Chaucer ma pecha do Polaków. To największy poeta angielskiego średniowiecza i drugi po Dantem autor w całej ówczesnej Europie. A u nas nic. Nikt go nie kocha, nikt go nie szanuje. Owszem przełożono Opowieści kanterberyjskie. Fragment zrobił Jan Kasprowicz, resztę Helena Pręczkowska i Przemysław Mroczkowski (Opowieść rycerza). Prolog główny przełożył znakomicie Jarosław Zawadzki. Trzy utwory przełożył Stanisław Barańczak, dwie strofy, ale za to cudownie, Jerzy Pietrkiewicz. A poemat Troilus i Criseyda w całości spolszczył Maciej Słomczyński. Brawa. I nic. W szkole Chaucera nie było, w liceum Chaucera nie było, na studiach był o tyle, że sam po niego sięgnąłem.
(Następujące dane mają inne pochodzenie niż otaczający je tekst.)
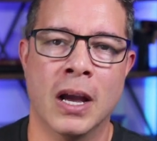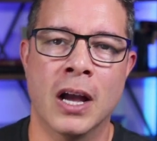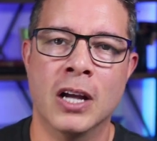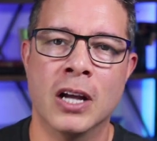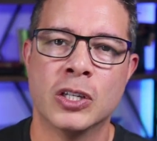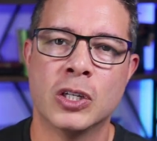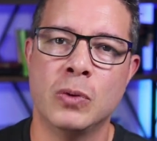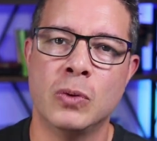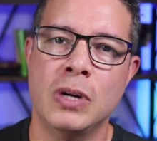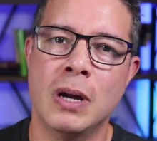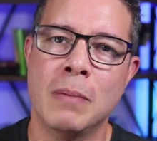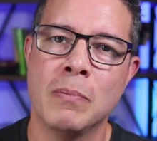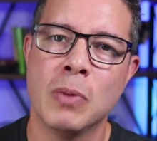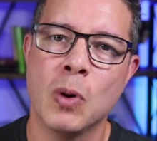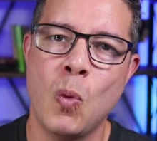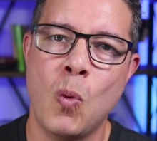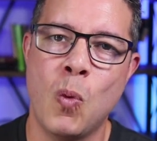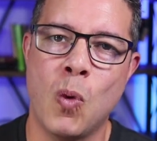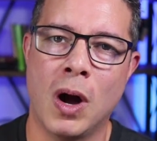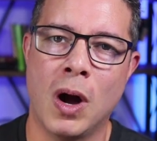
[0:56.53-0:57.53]
So number
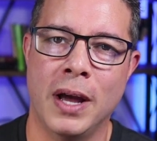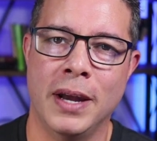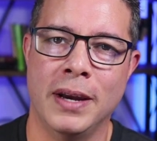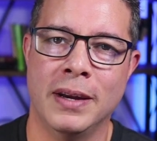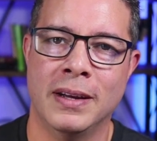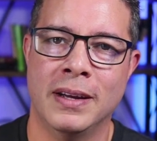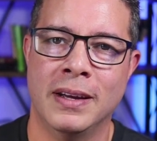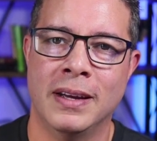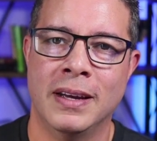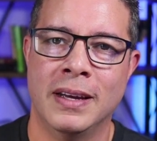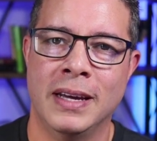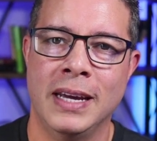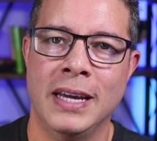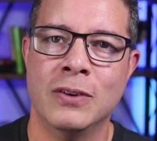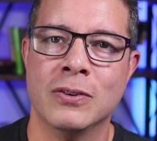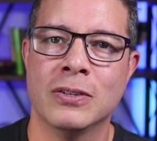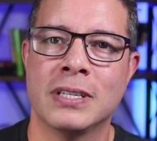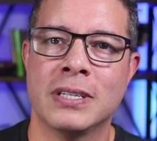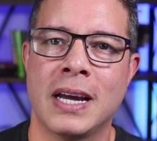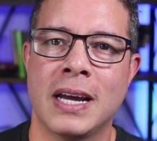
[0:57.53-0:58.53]
one,
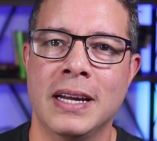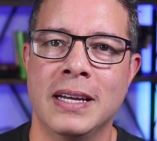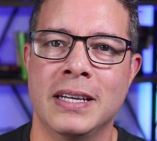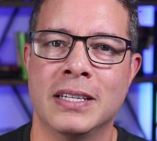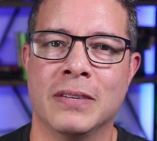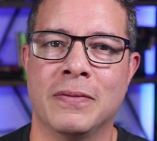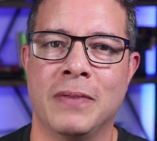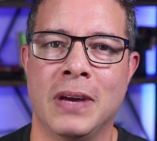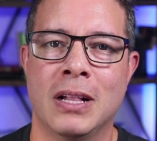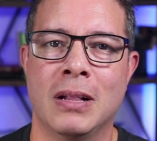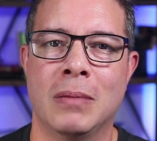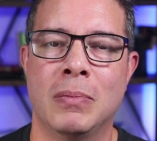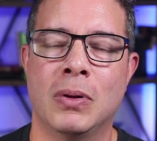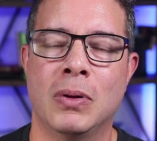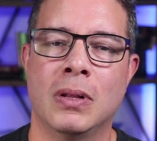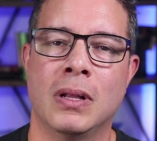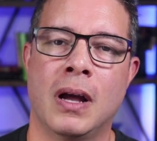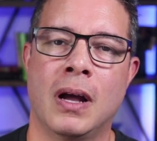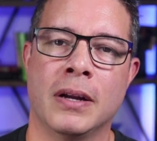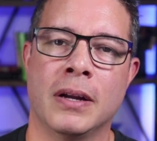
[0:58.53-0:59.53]
Intersight is
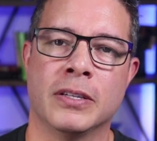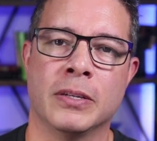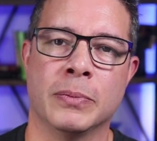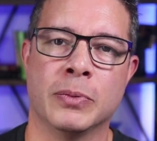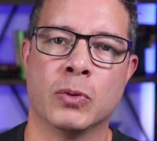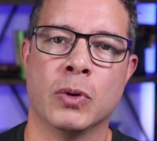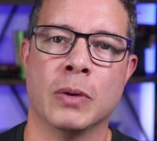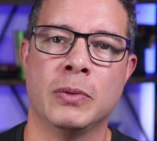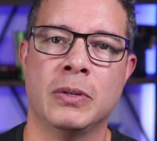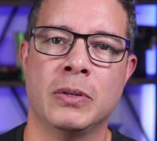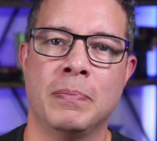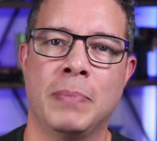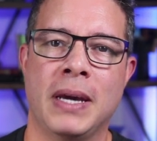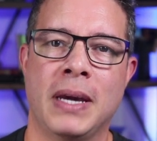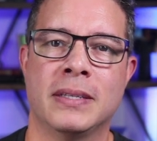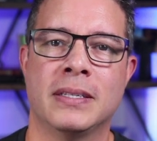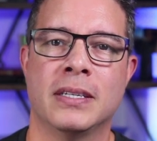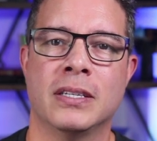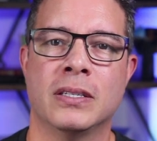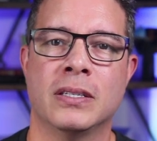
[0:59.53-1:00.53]
available on a subscription
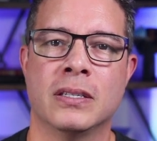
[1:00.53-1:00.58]
basis,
A Dantego znamy. Nie mówię, że to źle, ale dobrze byłoby poznać również Chaucera. Posiadamy w Polsce rzeszę anglistów, chyba najwięcej na świecie w przeliczeniu na liczbę ludności, więcej nawet niż w Anglii, bo tam, kto ma rozum, to idzie na italianistykę. Może by się wespół w zespół i choć trochę potłumaczyć. Większość zapyta, a co my będziemy z tego mieli? Nic, oprócz szacunku nielicznych. Ale po co się idzie na studia, jeśli nie chce się tłumaczyć? To rzecz do namysłu, bo będąc anglistą należy się do wybranych, ale czy się na to zasłużyło? A tłumaczą często inni. I to bez osiągania korzyści materialnych.